Außerdem trainieren die Patienten
mit Hilfe von Biofeedback, ihre Gehirndurchblutung zu verbessern. Bei sechs von
zehn Patienten hilft das.
Sie halten Kontakt zu Cindy
Duehring. Wie geht es ihr?
Ihr
geht es extrem schlecht. Der Kontakt zur Außenwelt ist nahezu unterbrochen.
Sogar telefonieren fällt ihr schwer. Selbst physische Reize - in diesem Fall Töne - machen ihr zu
schaffen.
SPECT-Aufnahmen
messen die Durchblutung des Gehirns, dem das Blut Sauerstoff und Nährstoffe
liefert. Bei normaler
Blutversorgung erscheinen Hirnregionen auf dem Bild gelb bis rot.

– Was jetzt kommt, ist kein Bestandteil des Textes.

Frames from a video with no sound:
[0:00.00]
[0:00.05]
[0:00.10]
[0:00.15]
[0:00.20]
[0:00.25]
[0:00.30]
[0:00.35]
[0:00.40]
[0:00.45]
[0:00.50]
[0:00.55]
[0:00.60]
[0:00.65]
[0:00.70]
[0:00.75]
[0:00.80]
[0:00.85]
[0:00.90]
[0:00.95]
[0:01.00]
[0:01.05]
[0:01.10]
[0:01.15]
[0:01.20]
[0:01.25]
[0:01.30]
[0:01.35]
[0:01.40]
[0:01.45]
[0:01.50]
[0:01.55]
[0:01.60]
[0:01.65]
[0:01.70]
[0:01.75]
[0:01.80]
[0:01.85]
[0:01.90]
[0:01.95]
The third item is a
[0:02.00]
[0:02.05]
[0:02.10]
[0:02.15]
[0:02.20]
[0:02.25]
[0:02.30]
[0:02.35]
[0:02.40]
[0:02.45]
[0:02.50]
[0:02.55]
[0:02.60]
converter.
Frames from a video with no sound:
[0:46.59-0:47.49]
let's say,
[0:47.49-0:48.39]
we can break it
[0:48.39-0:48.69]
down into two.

Bei
mangelhafter bis fehlender Durchblutung hingegen werden die betroffenen Regionen blau bis violett
dargestellt. Schlechte Sauerstoffversorgung
führt zu verringerter Aktivität der Hirnregion. Dunkle Zonen wie im Bild oben
finden sich bei Chemisch Verletzten, nicht
aber bei psychisch Kranken, als die an MCS Leidende oft behandelt werden.